Comments on: What's the statistical technique for combining several test results into one?

Question: What's the statistical technique for combining several test results into one?

gsteff — Sat, 17 Oct 2009 20:39:39 -0800

I'm a statistics n00b trying to learn how to combine the results of several tests into one.

Basically, I'd like to learn to how to categorize entities in some experimental data by combining the scores from several domain-specific tests into one unified score. A practical but hypothetical example would be writing a computer program that given the sound of a car engine will try to identify what model of car it came from. Say that there are 10 possible cars each sound can be matched with, and three independent tests that are applied to each sound, each test producing a number between zero and one for each car model indicating how likely it is that the sound came from that model. I could combine the test results naively by simply adding them together, but that could produce crappy results if one of the tests is much more accurate than the others, possibly worse results than just using that test by itself.

There are established ways to do this that I've seen used in research before, but don't know any of the math and haven't had any luck Googling for info. I'm not looking for a detailed explanation, just some pointers to what I should research to teach myself. Thanks!

By: Blazecock Pileon

Blazecock Pileon — Sat, 17 Oct 2009 22:03:33 -0800

It sounds like you want to do classification? An SVM is one such technique that takes in vectors of "features". Features are just any scores of interest.

Taking your example, you have ten vectors, each vector containing three features, which are values between 0 and 1, representing the three audio measurements.

{0, 0, 1} {0.1, 0.2, 0.9} ... {0.2, 0.9, 0.4}

It's not necessary for the features to be on the same scale as the others.
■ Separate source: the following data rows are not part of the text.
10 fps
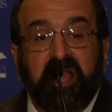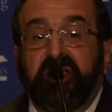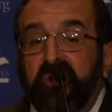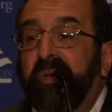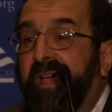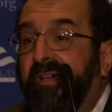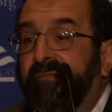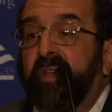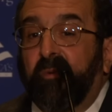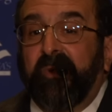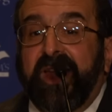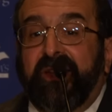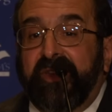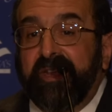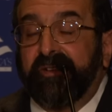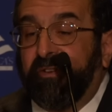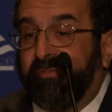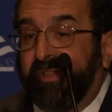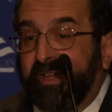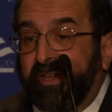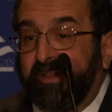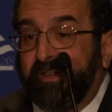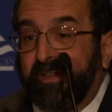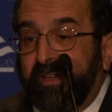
You have reality on your side.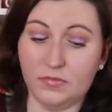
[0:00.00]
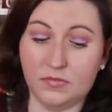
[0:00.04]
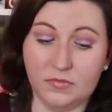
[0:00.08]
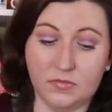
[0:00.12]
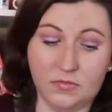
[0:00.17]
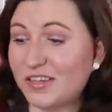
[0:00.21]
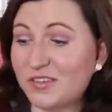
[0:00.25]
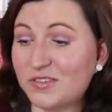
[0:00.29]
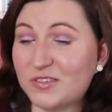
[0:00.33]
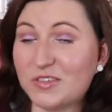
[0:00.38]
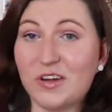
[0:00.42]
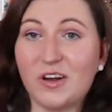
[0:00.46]

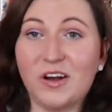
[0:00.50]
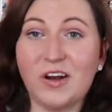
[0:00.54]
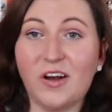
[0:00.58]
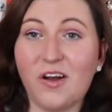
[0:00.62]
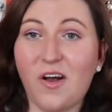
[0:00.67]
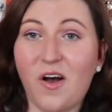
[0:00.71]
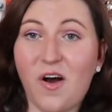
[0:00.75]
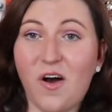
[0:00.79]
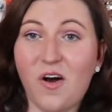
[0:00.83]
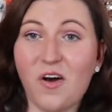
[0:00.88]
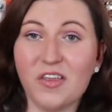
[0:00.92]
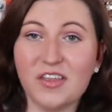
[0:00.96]
Those are
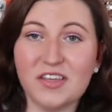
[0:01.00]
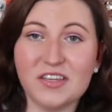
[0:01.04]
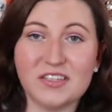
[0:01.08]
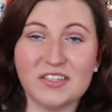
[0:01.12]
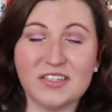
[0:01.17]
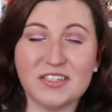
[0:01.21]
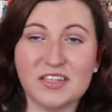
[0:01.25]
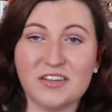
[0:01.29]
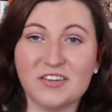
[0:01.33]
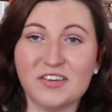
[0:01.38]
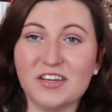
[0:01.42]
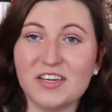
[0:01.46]
all the
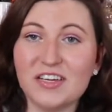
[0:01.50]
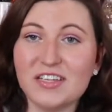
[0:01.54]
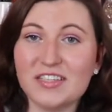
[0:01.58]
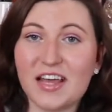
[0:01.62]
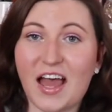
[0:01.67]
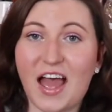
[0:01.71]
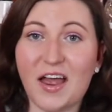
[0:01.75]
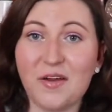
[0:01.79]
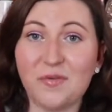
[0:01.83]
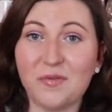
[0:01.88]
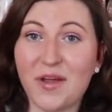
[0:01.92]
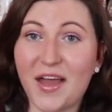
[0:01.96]
series
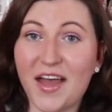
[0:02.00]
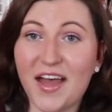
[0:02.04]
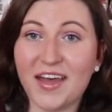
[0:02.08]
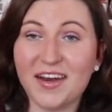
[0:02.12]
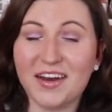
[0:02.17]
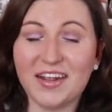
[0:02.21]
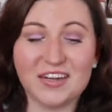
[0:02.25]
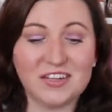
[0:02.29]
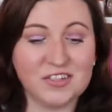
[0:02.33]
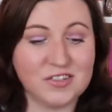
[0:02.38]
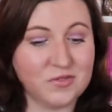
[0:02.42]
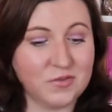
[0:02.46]
I read
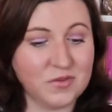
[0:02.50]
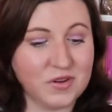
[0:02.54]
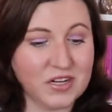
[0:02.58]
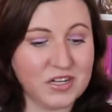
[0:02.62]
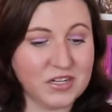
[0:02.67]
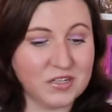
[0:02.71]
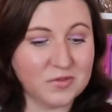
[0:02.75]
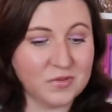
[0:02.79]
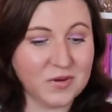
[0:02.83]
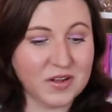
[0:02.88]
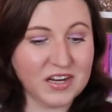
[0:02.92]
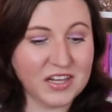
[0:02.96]
in
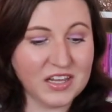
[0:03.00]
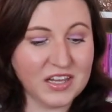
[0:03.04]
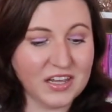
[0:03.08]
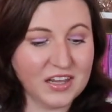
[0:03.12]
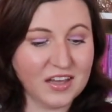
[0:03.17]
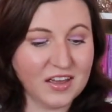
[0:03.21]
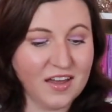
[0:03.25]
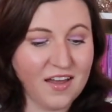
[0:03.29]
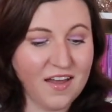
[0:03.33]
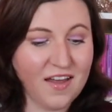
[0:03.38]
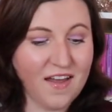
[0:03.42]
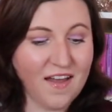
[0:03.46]

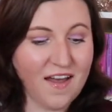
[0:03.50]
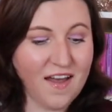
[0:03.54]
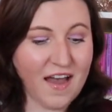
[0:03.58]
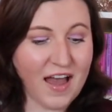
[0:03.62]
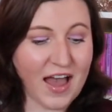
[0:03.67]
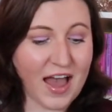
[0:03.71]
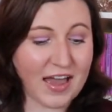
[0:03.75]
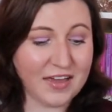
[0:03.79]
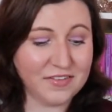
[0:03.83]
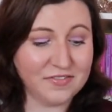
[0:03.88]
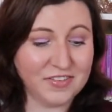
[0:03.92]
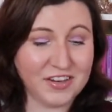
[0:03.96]
2020.
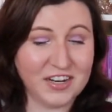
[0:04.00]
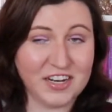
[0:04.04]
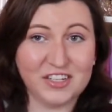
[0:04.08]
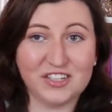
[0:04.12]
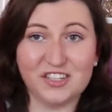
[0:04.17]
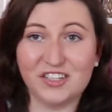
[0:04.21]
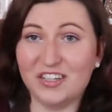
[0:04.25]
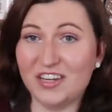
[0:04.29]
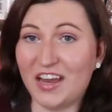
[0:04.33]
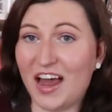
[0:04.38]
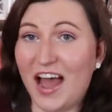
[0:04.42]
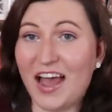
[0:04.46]
I
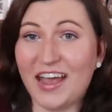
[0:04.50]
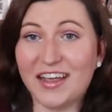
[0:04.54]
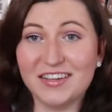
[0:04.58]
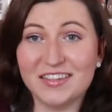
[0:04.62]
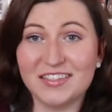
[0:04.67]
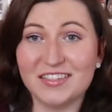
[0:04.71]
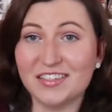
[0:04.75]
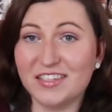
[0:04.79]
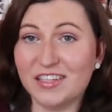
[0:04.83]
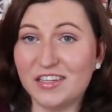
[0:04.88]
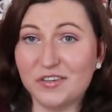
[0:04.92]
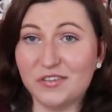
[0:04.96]
finished 9
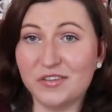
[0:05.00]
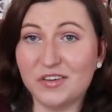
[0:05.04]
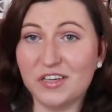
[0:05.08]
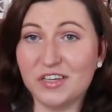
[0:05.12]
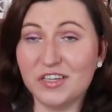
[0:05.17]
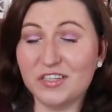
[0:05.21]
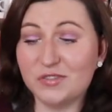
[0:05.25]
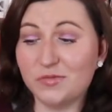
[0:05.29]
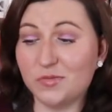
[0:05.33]
series,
You know ahead of time the label for each vector, i.e. the particular class or "automobile" that a vector is associated with. You can use this data to train an SVM. You can even use more features, if there are other measurements that you have data for.

A trained SVM can be used to classify new data. If you then take new measurements to try to find out what classes ("automobiles") they are associated with, you can use the trained SVM to associate a measurement with a particular class or car.
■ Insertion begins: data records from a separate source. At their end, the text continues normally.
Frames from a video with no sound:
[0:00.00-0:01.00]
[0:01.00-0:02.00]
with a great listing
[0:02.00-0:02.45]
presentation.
PyML is a Python-based tool for SVM generation and classification. The site has a great introduction to the concepts and mathematics.

By: sophist

sophist — Sun, 18 Oct 2009 00:06:40 -0800

I could combine the test results naively by simply adding them together, but that could produce crappy results if one of the tests is much more accurate than the others, possibly worse results than just using that test by itself.

It seems like if you just weight each test corresponding to its accuracy, you can easily overcome this problem. Create a test set, use it to gauge accuracy of each test, then apply those weights on the cases you are interested in. A machine learning solution, particularly one that relies on supervised learning techniques, is certainly a perfect solution to this task but it adds an entirely new level of complexity.

You might have some luck crossposting this to Math Overflow, which was just recently posted to the blue.

By: a robot made out of meat

a robot made out of meat — Sun, 18 Oct 2009 10:56:41 -0800

This depends a great deal on the kind of data and tests that you're trying to combine and if you're always interested in catagorization. The only unified answer is if you're Bayesian and think that you can write down a likelihood for your data and prior probabilities for your parameters.

By: acidic

acidic — Sun, 18 Oct 2009 11:40:37 -0800

If you don't know the accuracy of the tests and they are not reliable predictors of each other, then I think you know the answer-- there's no categorization method more rational than averaging the numbers. Why do you need the data to be categorized? If you're trying to use the tests as independent variables for something, you'd be much better off using the raw quantitative data, separately. With that method you might be able to discard one or more of the tests (if the coefficients are near zero or if they're not significant).

Of course, in your example, you would have the correct answers and thus would be able to measure the accuracy of the tests not just generally but with regard to specific sounds and cars.